*PROBLEM DESCRIPTION*:
Output, without any change, the listing below from its opening line up to and including the line with "[0:00.00-0:10.10]".
** Opening SUPPLIED DATA block **
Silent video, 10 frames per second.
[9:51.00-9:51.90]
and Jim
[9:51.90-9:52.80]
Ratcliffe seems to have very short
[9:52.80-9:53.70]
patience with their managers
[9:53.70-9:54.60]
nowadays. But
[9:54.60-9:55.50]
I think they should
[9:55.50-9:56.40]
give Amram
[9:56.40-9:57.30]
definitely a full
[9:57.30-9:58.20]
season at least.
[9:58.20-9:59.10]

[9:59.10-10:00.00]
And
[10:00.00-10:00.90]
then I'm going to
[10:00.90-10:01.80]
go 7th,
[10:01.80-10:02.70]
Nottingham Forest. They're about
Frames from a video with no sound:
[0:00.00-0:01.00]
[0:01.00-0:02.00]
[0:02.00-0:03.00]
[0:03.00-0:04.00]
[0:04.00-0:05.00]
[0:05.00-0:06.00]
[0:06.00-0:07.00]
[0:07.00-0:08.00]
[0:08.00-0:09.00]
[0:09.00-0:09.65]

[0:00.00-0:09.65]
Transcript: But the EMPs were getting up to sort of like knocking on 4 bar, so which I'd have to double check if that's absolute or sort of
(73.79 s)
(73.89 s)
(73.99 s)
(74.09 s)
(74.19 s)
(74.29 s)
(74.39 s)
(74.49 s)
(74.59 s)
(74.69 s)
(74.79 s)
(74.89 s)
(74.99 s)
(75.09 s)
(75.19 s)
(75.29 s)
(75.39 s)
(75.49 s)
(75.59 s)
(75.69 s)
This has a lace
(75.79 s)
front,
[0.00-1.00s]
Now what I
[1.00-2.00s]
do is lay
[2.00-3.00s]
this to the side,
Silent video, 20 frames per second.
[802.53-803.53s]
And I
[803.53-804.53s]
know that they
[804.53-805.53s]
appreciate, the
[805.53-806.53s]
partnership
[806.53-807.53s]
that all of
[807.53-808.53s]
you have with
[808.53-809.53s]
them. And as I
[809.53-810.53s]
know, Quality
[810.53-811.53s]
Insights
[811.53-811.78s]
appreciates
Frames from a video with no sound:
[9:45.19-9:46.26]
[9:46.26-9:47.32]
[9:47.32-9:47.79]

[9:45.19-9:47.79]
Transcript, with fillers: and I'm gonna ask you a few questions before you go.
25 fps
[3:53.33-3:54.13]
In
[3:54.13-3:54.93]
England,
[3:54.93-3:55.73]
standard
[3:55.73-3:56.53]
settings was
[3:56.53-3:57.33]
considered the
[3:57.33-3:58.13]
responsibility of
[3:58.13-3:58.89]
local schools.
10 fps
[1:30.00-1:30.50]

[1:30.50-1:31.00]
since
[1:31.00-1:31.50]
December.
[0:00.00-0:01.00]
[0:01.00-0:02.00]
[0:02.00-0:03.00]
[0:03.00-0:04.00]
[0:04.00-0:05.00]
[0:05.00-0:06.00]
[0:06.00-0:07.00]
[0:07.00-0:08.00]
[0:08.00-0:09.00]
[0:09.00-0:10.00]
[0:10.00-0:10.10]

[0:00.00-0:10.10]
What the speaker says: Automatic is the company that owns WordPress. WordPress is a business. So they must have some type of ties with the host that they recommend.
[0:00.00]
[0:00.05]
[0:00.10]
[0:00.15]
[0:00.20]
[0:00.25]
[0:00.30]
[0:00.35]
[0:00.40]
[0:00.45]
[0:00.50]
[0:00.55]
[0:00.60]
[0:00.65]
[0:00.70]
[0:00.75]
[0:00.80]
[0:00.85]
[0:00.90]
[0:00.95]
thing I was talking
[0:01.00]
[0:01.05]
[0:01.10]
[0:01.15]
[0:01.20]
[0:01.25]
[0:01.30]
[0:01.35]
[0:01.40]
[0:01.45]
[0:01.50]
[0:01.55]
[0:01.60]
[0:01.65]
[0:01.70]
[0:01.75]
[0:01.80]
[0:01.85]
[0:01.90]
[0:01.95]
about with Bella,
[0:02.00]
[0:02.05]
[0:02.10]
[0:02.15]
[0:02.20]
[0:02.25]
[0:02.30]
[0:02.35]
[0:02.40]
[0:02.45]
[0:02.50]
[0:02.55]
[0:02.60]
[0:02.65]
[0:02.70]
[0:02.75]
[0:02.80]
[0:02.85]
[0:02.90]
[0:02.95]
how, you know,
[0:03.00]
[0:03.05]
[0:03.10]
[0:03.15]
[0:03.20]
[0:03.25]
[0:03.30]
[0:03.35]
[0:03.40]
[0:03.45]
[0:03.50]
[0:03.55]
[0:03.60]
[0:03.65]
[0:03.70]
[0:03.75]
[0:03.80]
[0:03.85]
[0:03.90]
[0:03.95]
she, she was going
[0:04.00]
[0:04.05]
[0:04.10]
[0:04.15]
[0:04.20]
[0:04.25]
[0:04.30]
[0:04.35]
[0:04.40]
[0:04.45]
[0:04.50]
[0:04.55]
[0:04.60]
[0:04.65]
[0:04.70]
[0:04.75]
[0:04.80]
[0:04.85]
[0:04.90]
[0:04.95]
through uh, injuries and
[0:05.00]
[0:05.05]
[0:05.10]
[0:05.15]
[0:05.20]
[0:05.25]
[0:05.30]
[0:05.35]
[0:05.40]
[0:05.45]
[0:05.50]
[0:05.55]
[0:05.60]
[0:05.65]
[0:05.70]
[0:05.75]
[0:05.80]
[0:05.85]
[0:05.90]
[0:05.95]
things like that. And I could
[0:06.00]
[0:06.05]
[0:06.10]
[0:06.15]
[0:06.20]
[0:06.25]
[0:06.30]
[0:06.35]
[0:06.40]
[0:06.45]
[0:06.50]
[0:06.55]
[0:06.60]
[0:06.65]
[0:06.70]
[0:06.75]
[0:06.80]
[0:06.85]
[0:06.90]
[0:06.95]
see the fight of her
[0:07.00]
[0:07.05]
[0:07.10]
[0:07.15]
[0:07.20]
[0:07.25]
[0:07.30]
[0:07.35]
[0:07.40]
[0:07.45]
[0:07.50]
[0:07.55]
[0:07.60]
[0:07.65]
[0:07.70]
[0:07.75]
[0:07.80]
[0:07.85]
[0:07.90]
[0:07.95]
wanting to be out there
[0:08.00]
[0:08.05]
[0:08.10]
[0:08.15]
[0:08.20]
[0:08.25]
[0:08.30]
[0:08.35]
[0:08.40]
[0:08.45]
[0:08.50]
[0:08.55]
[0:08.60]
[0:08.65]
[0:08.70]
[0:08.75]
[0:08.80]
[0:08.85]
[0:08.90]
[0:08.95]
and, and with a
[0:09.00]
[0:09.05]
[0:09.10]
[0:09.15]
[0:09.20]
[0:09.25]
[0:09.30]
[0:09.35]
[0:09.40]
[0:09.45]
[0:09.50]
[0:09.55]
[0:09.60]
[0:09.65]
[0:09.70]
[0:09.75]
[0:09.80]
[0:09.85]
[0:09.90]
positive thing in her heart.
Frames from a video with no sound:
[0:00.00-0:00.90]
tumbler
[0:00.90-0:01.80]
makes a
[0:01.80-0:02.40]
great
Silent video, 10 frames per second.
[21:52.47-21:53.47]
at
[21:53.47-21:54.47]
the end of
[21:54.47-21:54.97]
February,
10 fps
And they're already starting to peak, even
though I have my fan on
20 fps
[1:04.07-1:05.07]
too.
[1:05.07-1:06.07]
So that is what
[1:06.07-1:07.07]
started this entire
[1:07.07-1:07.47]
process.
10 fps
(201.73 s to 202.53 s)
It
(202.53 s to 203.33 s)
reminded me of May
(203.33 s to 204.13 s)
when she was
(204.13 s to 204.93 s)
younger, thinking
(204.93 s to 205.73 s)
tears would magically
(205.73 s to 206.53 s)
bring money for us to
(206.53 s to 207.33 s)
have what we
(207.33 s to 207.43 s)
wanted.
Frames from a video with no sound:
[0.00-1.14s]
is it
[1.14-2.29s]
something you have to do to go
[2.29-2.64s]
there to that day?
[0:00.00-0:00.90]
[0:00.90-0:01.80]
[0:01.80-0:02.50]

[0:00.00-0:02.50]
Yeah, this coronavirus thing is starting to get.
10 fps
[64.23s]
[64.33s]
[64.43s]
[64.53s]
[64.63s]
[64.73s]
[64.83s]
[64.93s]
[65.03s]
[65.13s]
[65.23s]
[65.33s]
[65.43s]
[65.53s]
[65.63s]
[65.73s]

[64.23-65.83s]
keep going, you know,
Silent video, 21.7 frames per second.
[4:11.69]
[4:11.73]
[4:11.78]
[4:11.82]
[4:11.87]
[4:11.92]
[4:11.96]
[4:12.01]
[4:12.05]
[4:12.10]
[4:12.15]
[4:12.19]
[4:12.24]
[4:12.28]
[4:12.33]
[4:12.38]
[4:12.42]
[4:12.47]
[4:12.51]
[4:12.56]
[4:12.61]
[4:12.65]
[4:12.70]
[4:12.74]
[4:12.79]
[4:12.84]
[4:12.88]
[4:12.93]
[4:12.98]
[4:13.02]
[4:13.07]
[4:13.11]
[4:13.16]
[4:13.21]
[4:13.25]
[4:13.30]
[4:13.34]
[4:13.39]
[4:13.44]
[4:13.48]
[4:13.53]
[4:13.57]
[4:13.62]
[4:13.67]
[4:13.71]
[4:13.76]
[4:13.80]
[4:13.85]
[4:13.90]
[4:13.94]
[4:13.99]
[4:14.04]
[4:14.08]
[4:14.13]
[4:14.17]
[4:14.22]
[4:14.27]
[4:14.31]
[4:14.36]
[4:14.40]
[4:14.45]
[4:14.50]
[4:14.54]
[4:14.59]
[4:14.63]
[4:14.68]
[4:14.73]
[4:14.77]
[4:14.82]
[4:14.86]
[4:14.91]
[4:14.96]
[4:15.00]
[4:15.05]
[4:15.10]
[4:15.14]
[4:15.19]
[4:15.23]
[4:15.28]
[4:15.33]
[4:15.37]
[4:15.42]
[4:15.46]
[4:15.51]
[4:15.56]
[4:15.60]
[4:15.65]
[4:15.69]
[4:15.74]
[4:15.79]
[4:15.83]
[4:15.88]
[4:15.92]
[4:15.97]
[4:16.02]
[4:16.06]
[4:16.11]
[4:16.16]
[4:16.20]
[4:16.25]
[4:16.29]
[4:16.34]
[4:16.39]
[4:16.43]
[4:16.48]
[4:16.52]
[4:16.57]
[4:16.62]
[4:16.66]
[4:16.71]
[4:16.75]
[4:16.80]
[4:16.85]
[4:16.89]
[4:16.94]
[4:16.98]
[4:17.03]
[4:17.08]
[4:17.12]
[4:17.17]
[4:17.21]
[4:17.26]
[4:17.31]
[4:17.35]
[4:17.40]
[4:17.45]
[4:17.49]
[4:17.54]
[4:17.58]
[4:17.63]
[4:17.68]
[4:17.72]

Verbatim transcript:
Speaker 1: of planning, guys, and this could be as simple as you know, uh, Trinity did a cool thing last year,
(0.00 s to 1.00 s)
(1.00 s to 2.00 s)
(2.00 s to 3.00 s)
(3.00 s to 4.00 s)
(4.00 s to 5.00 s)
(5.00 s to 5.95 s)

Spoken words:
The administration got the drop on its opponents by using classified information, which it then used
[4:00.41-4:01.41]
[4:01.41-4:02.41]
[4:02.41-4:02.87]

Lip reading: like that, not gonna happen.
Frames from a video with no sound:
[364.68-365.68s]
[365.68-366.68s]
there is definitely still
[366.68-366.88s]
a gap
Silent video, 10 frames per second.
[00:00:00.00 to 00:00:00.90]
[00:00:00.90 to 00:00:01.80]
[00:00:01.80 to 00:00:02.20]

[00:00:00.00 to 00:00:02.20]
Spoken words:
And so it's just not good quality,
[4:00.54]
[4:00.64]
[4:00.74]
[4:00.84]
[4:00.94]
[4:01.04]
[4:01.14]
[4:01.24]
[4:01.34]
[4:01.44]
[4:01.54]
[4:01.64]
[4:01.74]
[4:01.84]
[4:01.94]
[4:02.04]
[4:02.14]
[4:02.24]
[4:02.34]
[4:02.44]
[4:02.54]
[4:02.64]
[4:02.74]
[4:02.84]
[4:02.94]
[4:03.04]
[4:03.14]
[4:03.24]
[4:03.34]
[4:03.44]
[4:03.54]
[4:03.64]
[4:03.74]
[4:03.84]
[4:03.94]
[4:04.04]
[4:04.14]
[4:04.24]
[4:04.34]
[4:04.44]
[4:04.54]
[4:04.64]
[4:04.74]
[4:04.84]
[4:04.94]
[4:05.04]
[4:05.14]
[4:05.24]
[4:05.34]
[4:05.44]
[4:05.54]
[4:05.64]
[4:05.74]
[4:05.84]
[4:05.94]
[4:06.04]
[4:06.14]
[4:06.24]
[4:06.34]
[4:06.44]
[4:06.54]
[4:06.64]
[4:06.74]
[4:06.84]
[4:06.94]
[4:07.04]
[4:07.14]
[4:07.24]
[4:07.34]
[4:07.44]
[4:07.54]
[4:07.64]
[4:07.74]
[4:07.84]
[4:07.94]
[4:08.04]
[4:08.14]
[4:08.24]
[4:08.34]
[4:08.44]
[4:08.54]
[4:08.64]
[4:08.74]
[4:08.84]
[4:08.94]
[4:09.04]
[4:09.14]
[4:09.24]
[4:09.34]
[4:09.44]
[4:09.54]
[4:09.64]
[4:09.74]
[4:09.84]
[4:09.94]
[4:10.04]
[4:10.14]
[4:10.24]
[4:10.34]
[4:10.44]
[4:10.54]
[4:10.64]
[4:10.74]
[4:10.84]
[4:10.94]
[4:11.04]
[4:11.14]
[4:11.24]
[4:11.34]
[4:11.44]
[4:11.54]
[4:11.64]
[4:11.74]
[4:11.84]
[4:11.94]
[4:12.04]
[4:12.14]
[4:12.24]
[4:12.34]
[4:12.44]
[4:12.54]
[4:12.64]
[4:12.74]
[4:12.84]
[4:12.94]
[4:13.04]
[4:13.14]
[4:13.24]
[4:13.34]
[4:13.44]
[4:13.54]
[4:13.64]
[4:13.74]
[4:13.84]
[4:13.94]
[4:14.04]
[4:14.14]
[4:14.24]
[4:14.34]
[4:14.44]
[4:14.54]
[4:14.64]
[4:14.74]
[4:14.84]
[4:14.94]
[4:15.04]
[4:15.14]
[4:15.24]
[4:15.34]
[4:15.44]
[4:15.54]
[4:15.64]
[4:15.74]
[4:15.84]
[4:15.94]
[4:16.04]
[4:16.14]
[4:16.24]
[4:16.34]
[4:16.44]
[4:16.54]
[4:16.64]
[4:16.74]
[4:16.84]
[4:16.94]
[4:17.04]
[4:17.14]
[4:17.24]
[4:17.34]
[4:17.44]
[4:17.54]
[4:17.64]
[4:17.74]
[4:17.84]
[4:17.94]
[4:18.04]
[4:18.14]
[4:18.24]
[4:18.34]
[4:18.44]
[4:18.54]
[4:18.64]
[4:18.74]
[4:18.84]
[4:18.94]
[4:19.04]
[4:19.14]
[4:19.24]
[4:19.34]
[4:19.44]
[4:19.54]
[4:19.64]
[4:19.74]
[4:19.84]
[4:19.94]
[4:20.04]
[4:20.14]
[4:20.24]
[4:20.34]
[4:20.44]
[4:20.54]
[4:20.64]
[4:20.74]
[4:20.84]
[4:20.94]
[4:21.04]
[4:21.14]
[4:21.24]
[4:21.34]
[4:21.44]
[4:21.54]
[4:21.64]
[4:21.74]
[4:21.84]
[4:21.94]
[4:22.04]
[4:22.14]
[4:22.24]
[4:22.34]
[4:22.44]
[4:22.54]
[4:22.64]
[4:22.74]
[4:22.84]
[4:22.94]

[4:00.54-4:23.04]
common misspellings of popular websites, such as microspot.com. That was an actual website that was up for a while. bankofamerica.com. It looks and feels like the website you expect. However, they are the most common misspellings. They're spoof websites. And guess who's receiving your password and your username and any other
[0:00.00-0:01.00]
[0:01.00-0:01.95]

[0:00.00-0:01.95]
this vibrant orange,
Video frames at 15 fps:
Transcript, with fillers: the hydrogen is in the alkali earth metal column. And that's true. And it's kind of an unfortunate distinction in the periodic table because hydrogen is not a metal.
** Closing SUPPLIED DATA block **
*SOLUTION TO THE PROBLEM*:
Silent video, 10 frames per second.
[9:51.00-9:51.90]
and Jim
[9:51.90-9:52.80]
Ratcliffe seems to have very short
[9:52.80-9:53.70]
patience with their managers
[9:53.70-9:54.60]
nowadays. But
[9:54.60-9:55.50]
I think they should
[9:55.50-9:56.40]
give Amram
[9:56.40-9:57.30]
definitely a full
[9:57.30-9:58.20]
season at least.
[9:58.20-9:59.10]

[9:59.10-10:00.00]
And
[10:00.00-10:00.90]
then I'm going to
[10:00.90-10:01.80]
go 7th,
[10:01.80-10:02.70]
Nottingham Forest. They're about
Frames from a video with no sound:
[0:00.00-0:01.00]
[0:01.00-0:02.00]
[0:02.00-0:03.00]
[0:03.00-0:04.00]
[0:04.00-0:05.00]
[0:05.00-0:06.00]
[0:06.00-0:07.00]
[0:07.00-0:08.00]
[0:08.00-0:09.00]
[0:09.00-0:09.65]

[0:00.00-0:09.65]
Transcript: But the EMPs were getting up to sort of like knocking on 4 bar, so which I'd have to double check if that's absolute or sort of
(73.79 s)
(73.89 s)
(73.99 s)
(74.09 s)
(74.19 s)
(74.29 s)
(74.39 s)
(74.49 s)
(74.59 s)
(74.69 s)
(74.79 s)
(74.89 s)
(74.99 s)
(75.09 s)
(75.19 s)
(75.29 s)
(75.39 s)
(75.49 s)
(75.59 s)
(75.69 s)
This has a lace
(75.79 s)
front,
[0.00-1.00s]
Now what I
[1.00-2.00s]
do is lay
[2.00-3.00s]
this to the side,
Silent video, 20 frames per second.
[802.53-803.53s]
And I
[803.53-804.53s]
know that they
[804.53-805.53s]
appreciate, the
[805.53-806.53s]
partnership
[806.53-807.53s]
that all of
[807.53-808.53s]
you have with
[808.53-809.53s]
them. And as I
[809.53-810.53s]
know, Quality
[810.53-811.53s]
Insights
[811.53-811.78s]
appreciates
Frames from a video with no sound:
[9:45.19-9:46.26]
[9:46.26-9:47.32]
[9:47.32-9:47.79]

[9:45.19-9:47.79]
Transcript, with fillers: and I'm gonna ask you a few questions before you go.
25 fps
[3:53.33-3:54.13]
In
[3:54.13-3:54.93]
England,
[3:54.93-3:55.73]
standard
[3:55.73-3:56.53]
settings was
[3:56.53-3:57.33]
considered the
[3:57.33-3:58.13]
responsibility of
[3:58.13-3:58.89]
local schools.
10 fps
[1:30.00-1:30.50]

[1:30.50-1:31.00]
since
[1:31.00-1:31.50]
December.
[0:00.00-0:01.00]
[0:01.00-0:02.00]
[0:02.00-0:03.00]
[0:03.00-0:04.00]
[0:04.00-0:05.00]
[0:05.00-0:06.00]
[0:06.00-0:07.00]
[0:07.00-0:08.00]
[0:08.00-0:09.00]
[0:09.00-0:10.00]
[0:10.00-0:10.10]

[0:00.00-0:10.10]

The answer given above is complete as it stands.